Durante a programação, a bióloga e doutora em Ciências da Engenharia Ambiental pela Universidade de São Paulo (USP), Vera Reis Brown, abordou os efeitos do El Niño sobre a Amazônia, especialmente na região sudoeste, onde o Acre está inserido. A especialista destacou que o fenômeno tende a reduzir o volume de chuvas, elevar as temperaturas e prolongar os períodos de estiagem, aumentando o risco de queimadas, incêndios florestais e escassez hídrica.
Na oportunidade, o presidente do Imac entregou para a presidente do TCE, Dulce Benício de Araújo, o panorama climático do instituto para 2026/2027 e as ações que vêm sendo implementadas para minimizar os impactos da seca severa prevista para os próximos meses. O documento foi elaborado pelo chefe da Divisão de Inteligência e Monitoramento Ambiental do Imac (Dima), Saine Leonam Kador Fortes, que detalhou o planejamento operacional da autarquia e os investimentos em inteligência ambiental.
De acordo com os dados apresentados, o El Niño já está em formação e foi confirmado por órgãos nacionais e internacionais, com fortalecimento previsto para o segundo semestre deste ano. A probabilidade de ocorrência do fenômeno entre junho e agosto varia entre 80% e 90%, enquanto as projeções indicam 99,4% de chance de um evento forte entre julho e setembro.
A pesquisadora falou sobre o super El Niño e os riscos para a Amazônia acreana, os impactos climáticos do fenômeno, o aumento da frequência de eventos extremos, as mudanças no regime de chuvas, secas severas, queimadas, efeitos sobre rios, florestas e comunidades amazônicas.
“O super El Niño é um fenômeno que exige atenção permanente, porque seus impactos vão muito além das alterações no clima.

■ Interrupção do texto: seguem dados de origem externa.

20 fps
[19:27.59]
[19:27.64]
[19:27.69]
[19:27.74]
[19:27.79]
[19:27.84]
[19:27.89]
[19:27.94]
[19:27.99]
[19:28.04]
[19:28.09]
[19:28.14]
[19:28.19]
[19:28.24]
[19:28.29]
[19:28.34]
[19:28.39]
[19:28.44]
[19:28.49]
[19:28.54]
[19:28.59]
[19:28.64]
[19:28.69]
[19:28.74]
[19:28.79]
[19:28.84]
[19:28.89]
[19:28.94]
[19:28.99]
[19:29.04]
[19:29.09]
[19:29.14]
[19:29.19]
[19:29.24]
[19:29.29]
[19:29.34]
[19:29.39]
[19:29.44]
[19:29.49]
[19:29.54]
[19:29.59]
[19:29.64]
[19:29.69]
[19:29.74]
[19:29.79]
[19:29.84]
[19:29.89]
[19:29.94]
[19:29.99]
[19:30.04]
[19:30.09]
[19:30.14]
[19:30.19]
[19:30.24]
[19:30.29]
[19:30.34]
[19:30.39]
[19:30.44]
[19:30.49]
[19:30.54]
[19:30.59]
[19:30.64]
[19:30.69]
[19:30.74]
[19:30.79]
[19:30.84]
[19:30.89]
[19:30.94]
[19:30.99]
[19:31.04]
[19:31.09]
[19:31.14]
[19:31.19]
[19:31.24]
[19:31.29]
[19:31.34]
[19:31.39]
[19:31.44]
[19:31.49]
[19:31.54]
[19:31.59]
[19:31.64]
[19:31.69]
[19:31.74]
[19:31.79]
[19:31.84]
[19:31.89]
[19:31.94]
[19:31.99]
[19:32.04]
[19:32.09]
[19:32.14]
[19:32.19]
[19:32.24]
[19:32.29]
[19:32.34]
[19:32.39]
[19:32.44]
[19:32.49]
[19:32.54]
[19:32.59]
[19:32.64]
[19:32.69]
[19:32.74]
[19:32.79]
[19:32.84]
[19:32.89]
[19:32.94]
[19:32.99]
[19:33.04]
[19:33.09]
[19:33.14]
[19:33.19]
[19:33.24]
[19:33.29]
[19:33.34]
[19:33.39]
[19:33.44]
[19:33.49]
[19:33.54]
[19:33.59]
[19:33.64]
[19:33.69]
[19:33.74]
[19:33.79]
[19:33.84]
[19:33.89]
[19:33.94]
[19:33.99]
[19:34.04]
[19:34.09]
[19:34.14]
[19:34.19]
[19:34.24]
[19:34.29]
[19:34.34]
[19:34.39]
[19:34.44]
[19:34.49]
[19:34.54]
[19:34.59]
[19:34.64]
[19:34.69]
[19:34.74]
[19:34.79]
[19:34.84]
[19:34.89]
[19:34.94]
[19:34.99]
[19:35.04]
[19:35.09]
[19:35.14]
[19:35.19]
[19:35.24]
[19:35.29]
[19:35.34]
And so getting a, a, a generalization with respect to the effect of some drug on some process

Estamos observando o aumento da frequência de eventos extremos, mudanças no regime de chuvas, secas severas e o agravamento das queimadas, com reflexos diretos sobre os rios, as florestas e as comunidades amazônicas. Por isso, é extremamente importante que as discussões sobre eventos climáticos extremos sejam ampliadas e diversificadas em todos os segmentos sociais, para que as informações e os conhecimentos gerados sirvam de subsídio para políticas públicas de conservação da Amazônia e para o desenvolvimento dos mecanismos de adaptação necessários.”

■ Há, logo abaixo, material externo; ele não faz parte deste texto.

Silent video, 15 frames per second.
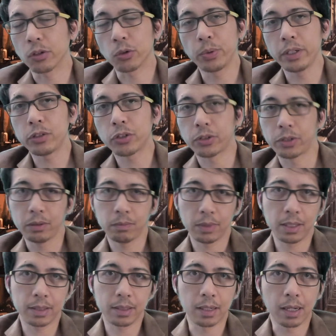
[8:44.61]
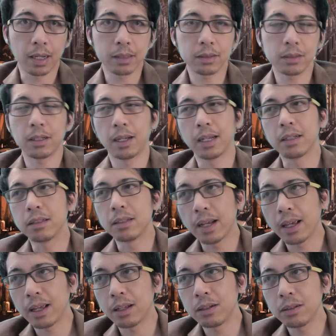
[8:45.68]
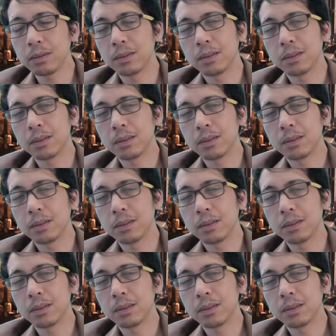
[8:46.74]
creature is not undead,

Para enfrentar esse cenário, o governo do Estado estruturou uma resposta baseada em cinco frentes integradas: planejamento operacional, cooperação interinstitucional, embargo remoto, sistema de monitoramento e fortalecimento da Divisão de Inteligência e Monitoramento Ambiental.
Entre as ações já executadas em 2026, o Imac registrou 95 autos de infração, aplicou R$ 7,16 milhões em multas e embargou 548 hectares de áreas irregulares. As operações de fiscalização e combate ao desmatamento e aos incêndios florestais têm priorizado as regionais do Juruá, Tarauacá-Envira, Purus, Baixo Acre e Alto Acre, consideradas áreas de maior pressão ambiental.
A pesquisadora, que fez um panorama explicativo científico aos presentes, afirmou que é possível mitigar os impactos das mudanças climáticas, mas que é preciso união.
“O governo tem obrigação de fazer a sua parte, investindo no monitoramento desses eventos e no auxílio à população, mas cada cidadão também pode contribuir. Cuidar do meio ambiente é uma responsabilidade coletiva e uma das formas mais eficazes de reduzir os impactos das mudanças climáticas. Somente com a união entre poder público, comunidade científica e sociedade conseguiremos fortalecer a gestão de riscos e construir respostas mais eficientes diante dos desafios impostos pelos eventos climáticos extremos”, complementou.